On 2/06/2017 00:15, Peter Dimov wrote:
That's what I was thinking - that you want to place an assert there - I just wanted to confirm that this is the only objection. Do we agree that returning nullptr from operator-> is good for informing the static analyzer and the optimizer that a value is present?
I assume you meant "not present" there. Having an explicit assert is still probably better than just returning nullptr and hoping for a static analyzer to pick up on that (or to crash at runtime). There are some platforms where unfortunately addresses around zero are valid (and while the standards allow the compiler to make nullptr not zero in this case, I don't know of any compilers that actually do so, probably because it's hard to actually do that alongside code that assumes it can memset(0) to get null pointers).
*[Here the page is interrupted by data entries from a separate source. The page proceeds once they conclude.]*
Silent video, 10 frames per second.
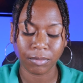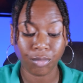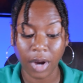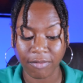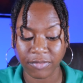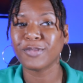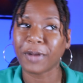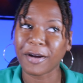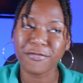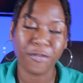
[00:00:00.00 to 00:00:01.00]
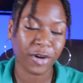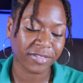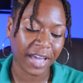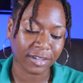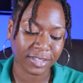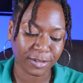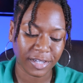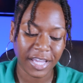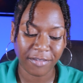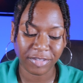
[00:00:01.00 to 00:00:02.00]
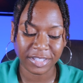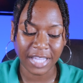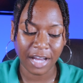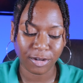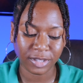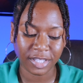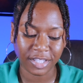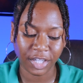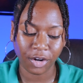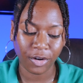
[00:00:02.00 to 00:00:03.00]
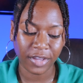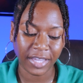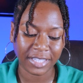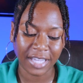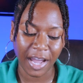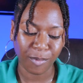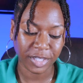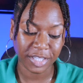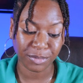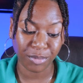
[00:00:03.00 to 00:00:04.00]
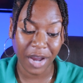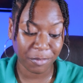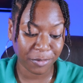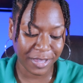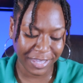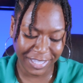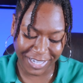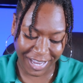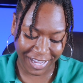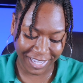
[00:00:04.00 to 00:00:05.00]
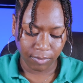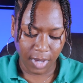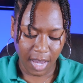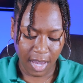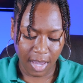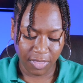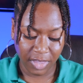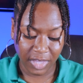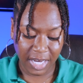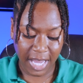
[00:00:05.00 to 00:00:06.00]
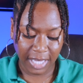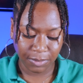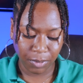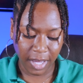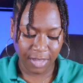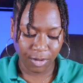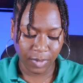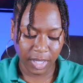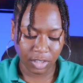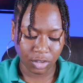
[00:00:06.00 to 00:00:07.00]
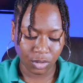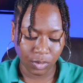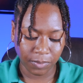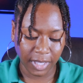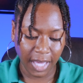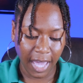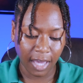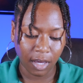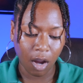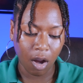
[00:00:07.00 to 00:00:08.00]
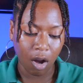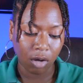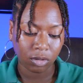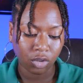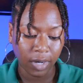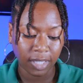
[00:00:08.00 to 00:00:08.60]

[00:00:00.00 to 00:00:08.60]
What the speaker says: profit about $4,000 if the stock goes to zero in that time, which it's probably not. And then the next play that we can do would be a call credit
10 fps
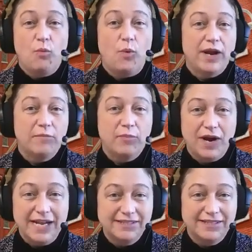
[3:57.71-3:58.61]
where
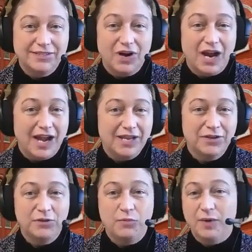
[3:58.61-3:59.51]
prices are
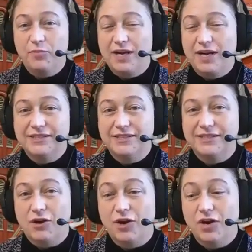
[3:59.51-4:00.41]
higher, where
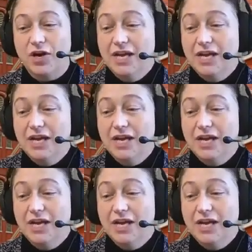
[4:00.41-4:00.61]
prices are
I think the assert should be in there regardless; so then the question becomes whether you just reinterpret_cast<> after that or if you check type and return nullptr if you somehow survive the assert. It's not even really a narrow vs. wide contract thing, because it's never well-defined behaviour for -> to return nullptr. If assertions are disabled then both of these behaviours are UB (since returning nullptr from -> will result in dereferencing nullptr, which is inherently UB), but the second one is at least more likely to crash on those platforms that don't have valid memory around 0, and that's a good thing. On the other hand, some people would argue that the extra branch is pointless, especially in contexts where you check up front once and then use -> multiple times, which is not an uncommon pattern. (Sure, you could use * once and capture a reference, then avoid the issue entirely, but that can make the code look more awkward.)